Exercise: From the first line to the last, output the data exactly as it stands, minus its pictures.

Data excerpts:
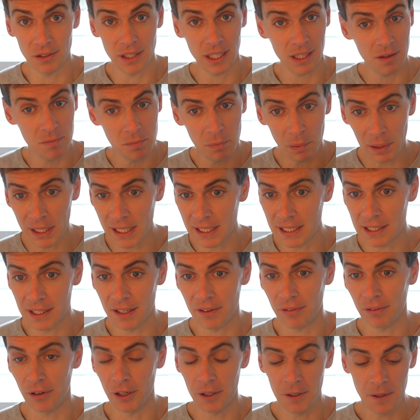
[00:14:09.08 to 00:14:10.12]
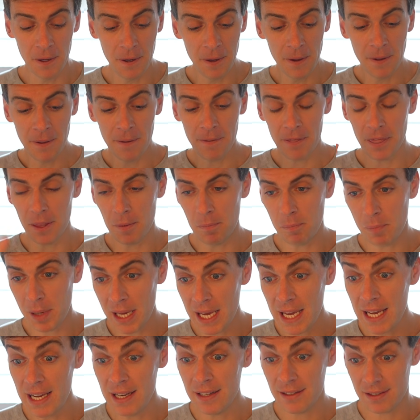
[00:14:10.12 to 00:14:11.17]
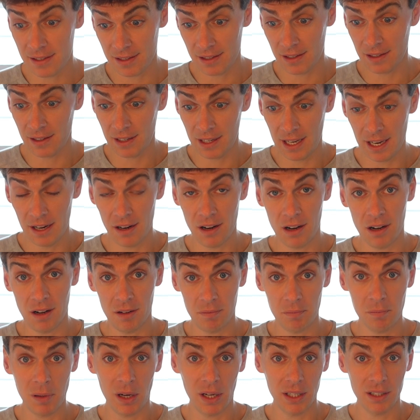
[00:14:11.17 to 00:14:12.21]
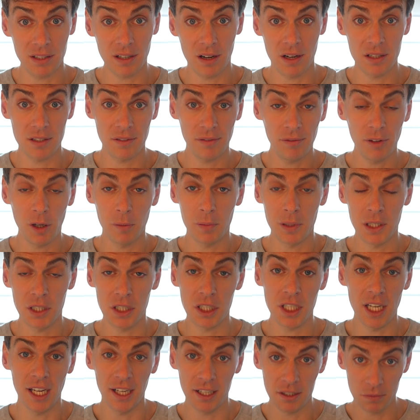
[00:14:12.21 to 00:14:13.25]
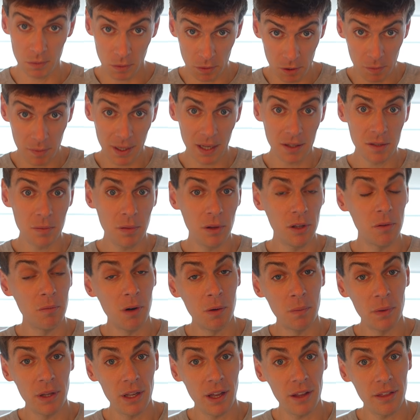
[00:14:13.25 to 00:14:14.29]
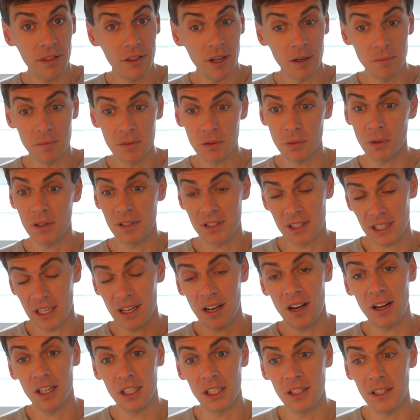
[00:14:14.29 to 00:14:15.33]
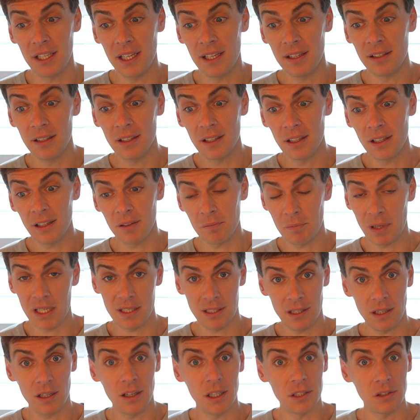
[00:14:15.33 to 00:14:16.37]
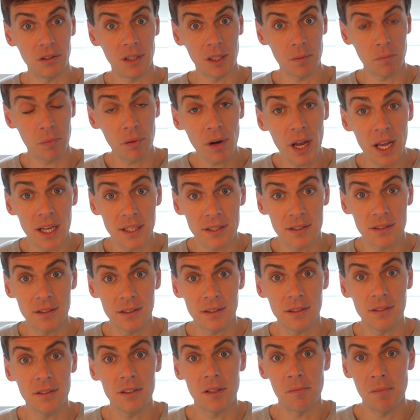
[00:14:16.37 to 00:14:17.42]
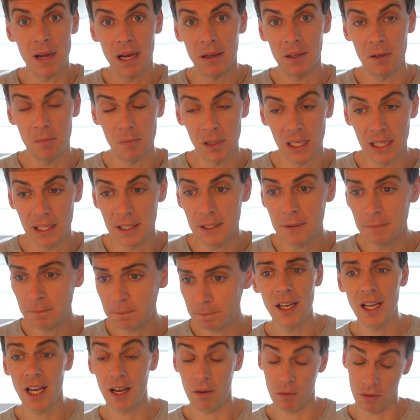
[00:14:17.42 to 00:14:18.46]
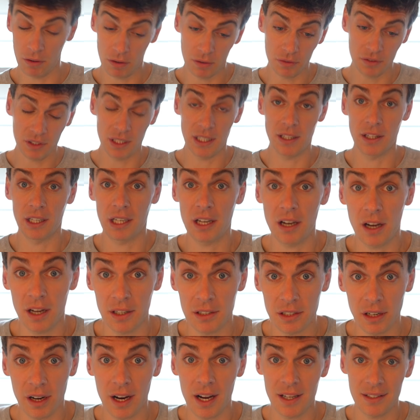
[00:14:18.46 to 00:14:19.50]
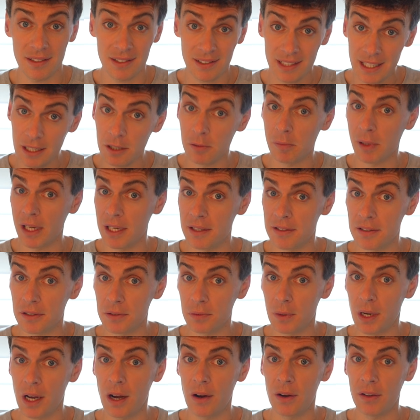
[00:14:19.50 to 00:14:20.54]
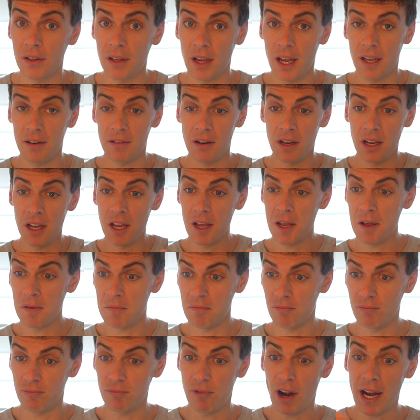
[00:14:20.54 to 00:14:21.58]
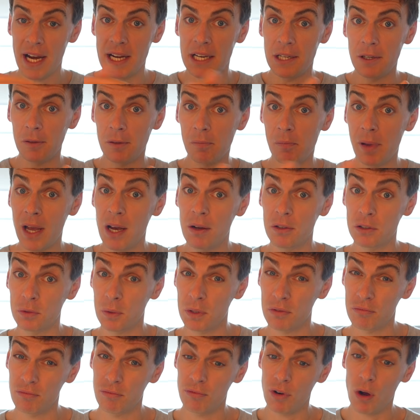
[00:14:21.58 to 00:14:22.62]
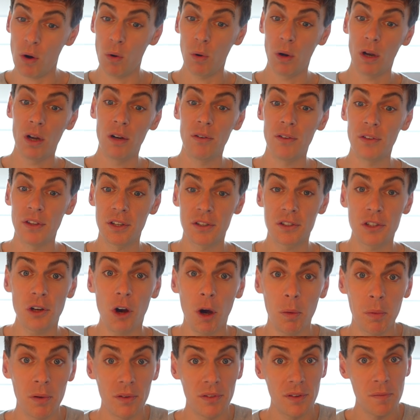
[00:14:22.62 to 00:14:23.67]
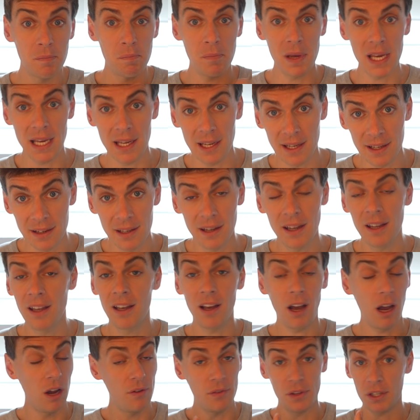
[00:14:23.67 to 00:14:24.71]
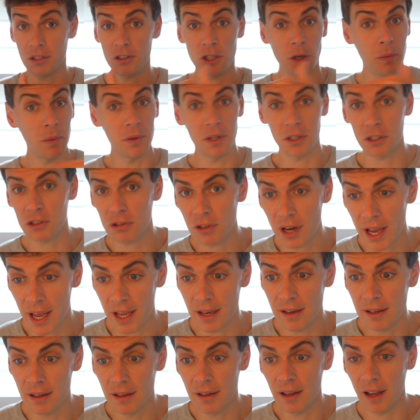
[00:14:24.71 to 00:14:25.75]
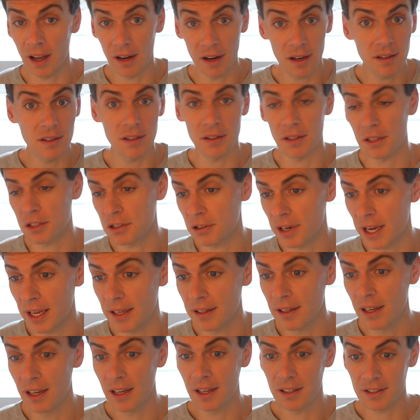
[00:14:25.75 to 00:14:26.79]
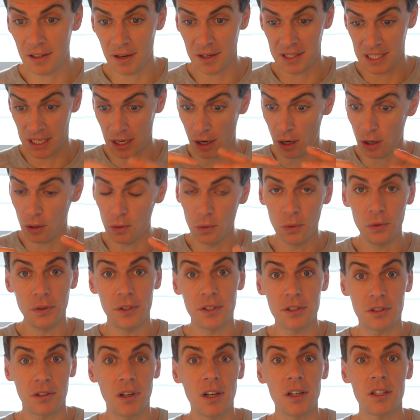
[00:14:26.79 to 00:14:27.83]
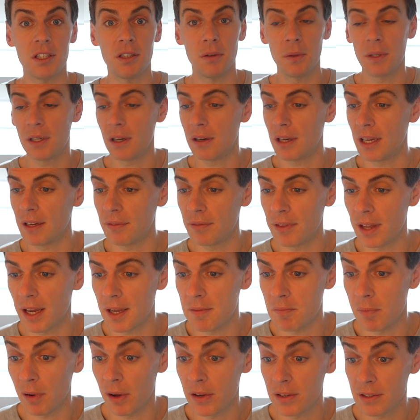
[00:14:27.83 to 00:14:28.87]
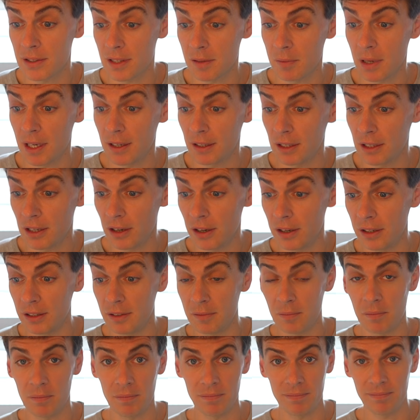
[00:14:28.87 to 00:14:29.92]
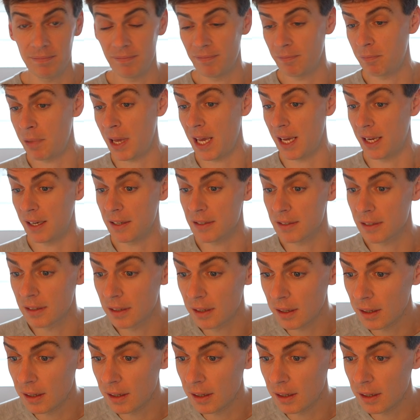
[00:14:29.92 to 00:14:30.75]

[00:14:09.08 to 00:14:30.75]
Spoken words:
They're completely different. The beads in our bike tires are floppy as shit because we want to be able to put them on with our thumbs, whereas a car you need basically a hydraulic press to mount a bead. Well, obviously the car tire has steel beads as well, and radial belts which roll over the top of the bead, over the top of the tread and under the tread to actually hold the structure. We don't have that in bikes, they're made of cotton and piss.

Exercise answer:
[00:14:09.08 to 00:14:10.12]
[00:14:10.12 to 00:14:11.17]
[00:14:11.17 to 00:14:12.21]
[00:14:12.21 to 00:14:13.25]
[00:14:13.25 to 00:14:14.29]
[00:14:14.29 to 00:14:15.33]
[00:14:15.33 to 00:14:16.37]
[00:14:16.37 to 00:14:17.42]
[00:14:17.42 to 00:14:18.46]
[00:14:18.46 to 00:14:19.50]
[00:14:19.50 to 00:14:20.54]
[00:14:20.54 to 00:14:21.58]
[00:14:21.58 to 00:14:22.62]
[00:14:22.62 to 00:14:23.67]
[00:14:23.67 to 00:14:24.71]
[00:14:24.71 to 00:14:25.75]
[00:14:25.75 to 00:14:26.79]
[00:14:26.79 to 00:14:27.83]
[00:14:27.83 to 00:14:28.87]
[00:14:28.87 to 00:14:29.92]
[00:14:29.92 to 00:14:30.75]

[00:14:09.08 to 00:14:30.75]
Spoken words:
They're completely different. The beads in our bike tires are floppy as shit because we want to be able to put them on with our thumbs, whereas a car you need basically a hydraulic press to mount a bead. Well, obviously the car tire has steel beads as well, and radial belts which roll over the top of the bead, over the top of the tread and under the tread to actually hold the structure. We don't have that in bikes, they're made of cotton and piss.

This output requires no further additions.